Em setembro, quando comecei a trabalhar, senti o verdadeiro peso da responsabilidade. Esperava demais de mim mesma, como se tivesse que provar a eles que eu era a pessoa de que eles precisavam. Depois da primeira semana, já não aguentava mais, sentia-me completamente invadida por uma sensação de inadequação, incompetência. Tinha me perdido porque, em vez de olhar para as crianças, estava olhando para mim mesma, e não gostava do que via. Mas também nessa ocasião apareceu uma amiga que me ajudou a entrar nos trilhos. Ela me disse que essas crianças também sentem a mesma inadequação quando veem que espero deles algo que não conseguem fazer, ou quando não os olho como um dom, mas sim segundo uma imagem que tenho em mente. Isso mudou a minha forma de trabalhar com as crianças e com os meus colegas. Mas, acima de tudo, agora me sinto livre. Estou gostando do que faço cem vezes mais e todo dia é uma surpresa.

A Jornada de Outubro sempre tem um certo impacto em mim. Todos os anos eu a espero, desejo um novo início, um novo ponto de partida para julgar a experiência, para viver a realidade. E as minhas expectativas nunca se veem frustradas. No ano passado, dois amigos de Milão vieram nos ver em Liverpool, e ficaram com os nossos filhos para que pudéssemos ir os dois à Jornada de Outubro. Foi incrível. Neste ano, mesmo tendo recebido o texto do encontro em Milão poucos dias após este ser realizado e depois de lê-lo, também fui à Jornada em Londres. Precisava ver os meus amigos, ver seus rostos, mesmo que fosse por apenas dez minutos. Mais uma vez, tudo foi mais do que eu podia esperar. Não só pude ver os amigos e o que o Senhor está fazendo em suas vidas, mas tive a oportunidade de escutar Dom Giussani e o que Luca nos disse na homilia, que a oração do Pai Nosso contém já tudo o que precisamos. De modo que quando dizemos «o pão nosso de cada dia nos dai hoje», estamos pedindo a realidade, a nossa vida diária, os lugares onde podemos encontrar e reconhecer Cristo e tudo o que Ele faz.

Este chamado ao essencial mudou o meu ponto de vista: já tenho tudo, não tenho que fazer outra coisa além de abraçar “o nosso pão de cada dia”, essa realidade que é a minha própria vida. Nem sempre é fácil porque todos nós temos nossas feridas e nossos dramas. Mas nunca estive sozinha. Ele sempre está presente, me espera e acontece para mim. Por isso sou convidada a responder à pergunta: «Quem é autoridade para mim? Quem é essa presença na minha vida onde Cristo vence?». Agora posso dizer que o meu filho Ricky é autoridade para mim.
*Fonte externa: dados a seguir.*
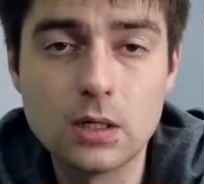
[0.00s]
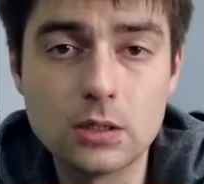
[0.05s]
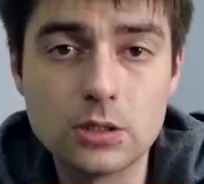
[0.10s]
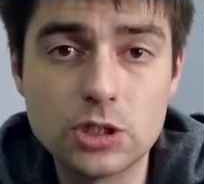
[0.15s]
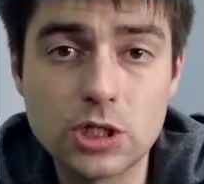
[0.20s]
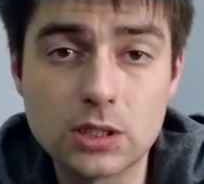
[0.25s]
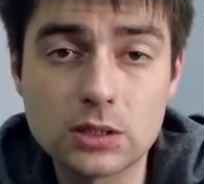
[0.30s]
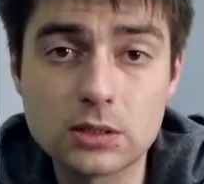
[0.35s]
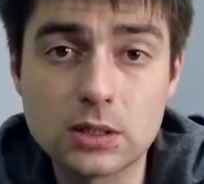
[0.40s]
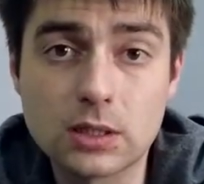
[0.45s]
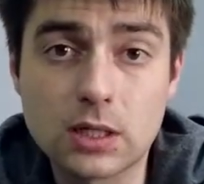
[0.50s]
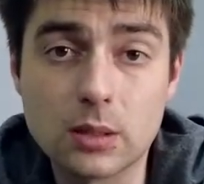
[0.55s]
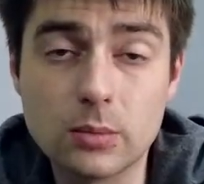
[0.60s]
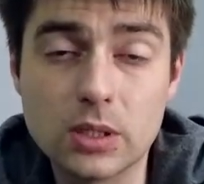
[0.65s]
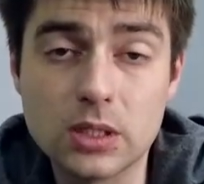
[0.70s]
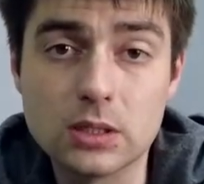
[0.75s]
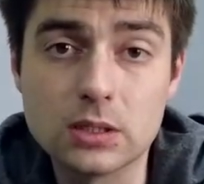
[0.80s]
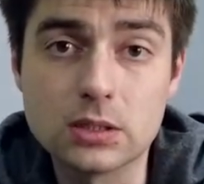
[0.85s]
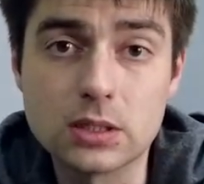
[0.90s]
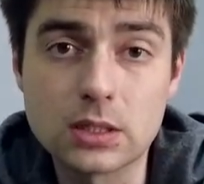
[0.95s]
Часто
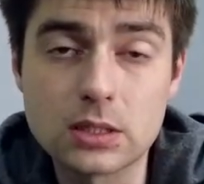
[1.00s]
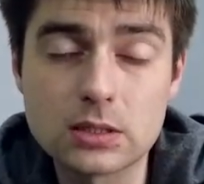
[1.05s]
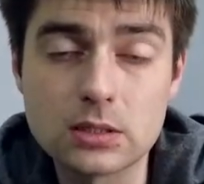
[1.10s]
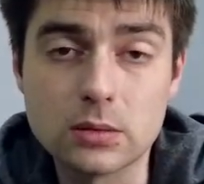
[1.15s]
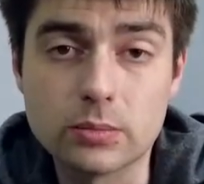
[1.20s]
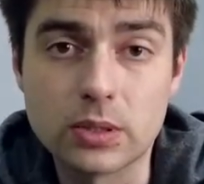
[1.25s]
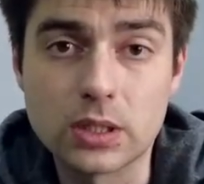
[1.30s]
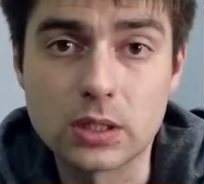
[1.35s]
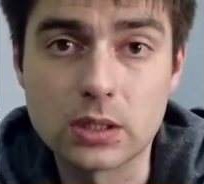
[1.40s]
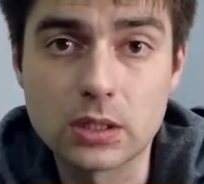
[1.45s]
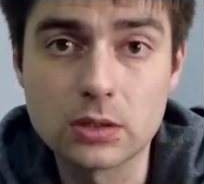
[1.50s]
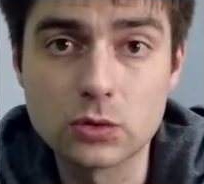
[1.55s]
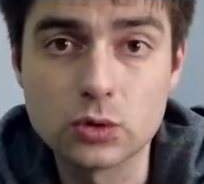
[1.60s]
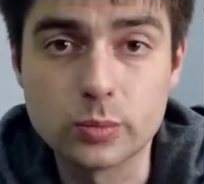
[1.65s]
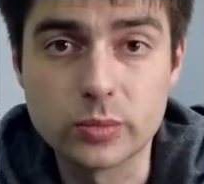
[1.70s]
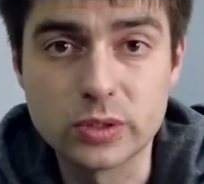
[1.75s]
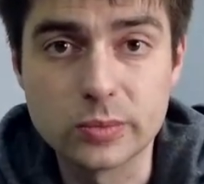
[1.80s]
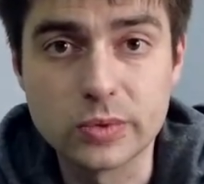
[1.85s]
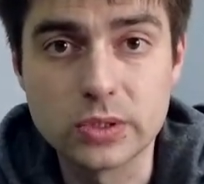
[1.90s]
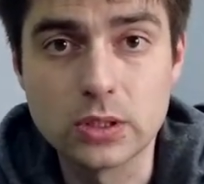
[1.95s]
кабельные трассы прокладывают
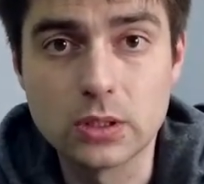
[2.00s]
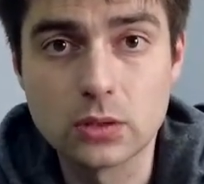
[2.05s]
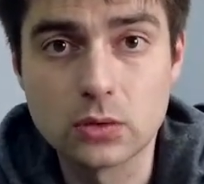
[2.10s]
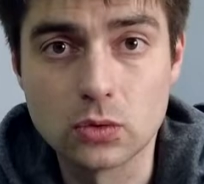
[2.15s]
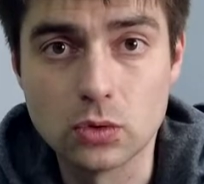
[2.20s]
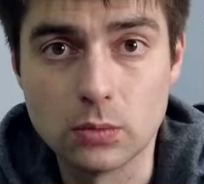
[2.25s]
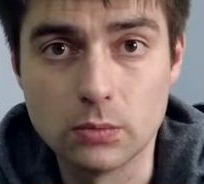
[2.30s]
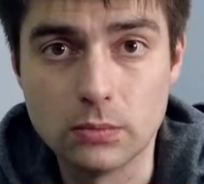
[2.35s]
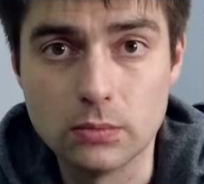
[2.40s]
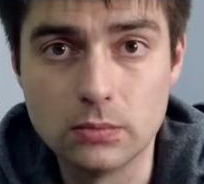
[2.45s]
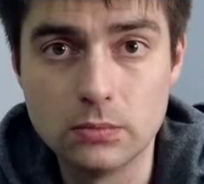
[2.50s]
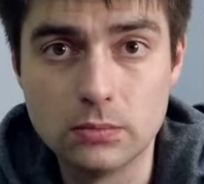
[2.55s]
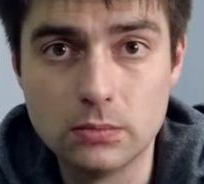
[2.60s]
под потолком.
A presença dele me obriga, no bom sentido, a aprofundar o meu relacionamento com Cristo e pedir tudo a Ele. Quem és Tu que me amas, a mim, ao meu marido e aos meus filhos desta maneira total e única? Quem és Tu que me fazes capaz de amar a mim mesma, a minha vida e cada coisa deste mundo? O modo no qual Deus nos faz é libertador. Não preciso ajustar nem mudar nada, só abraçar, porque tudo é dado com um motivo: para que o meu coração possa ser sempre mendigo d’Ele.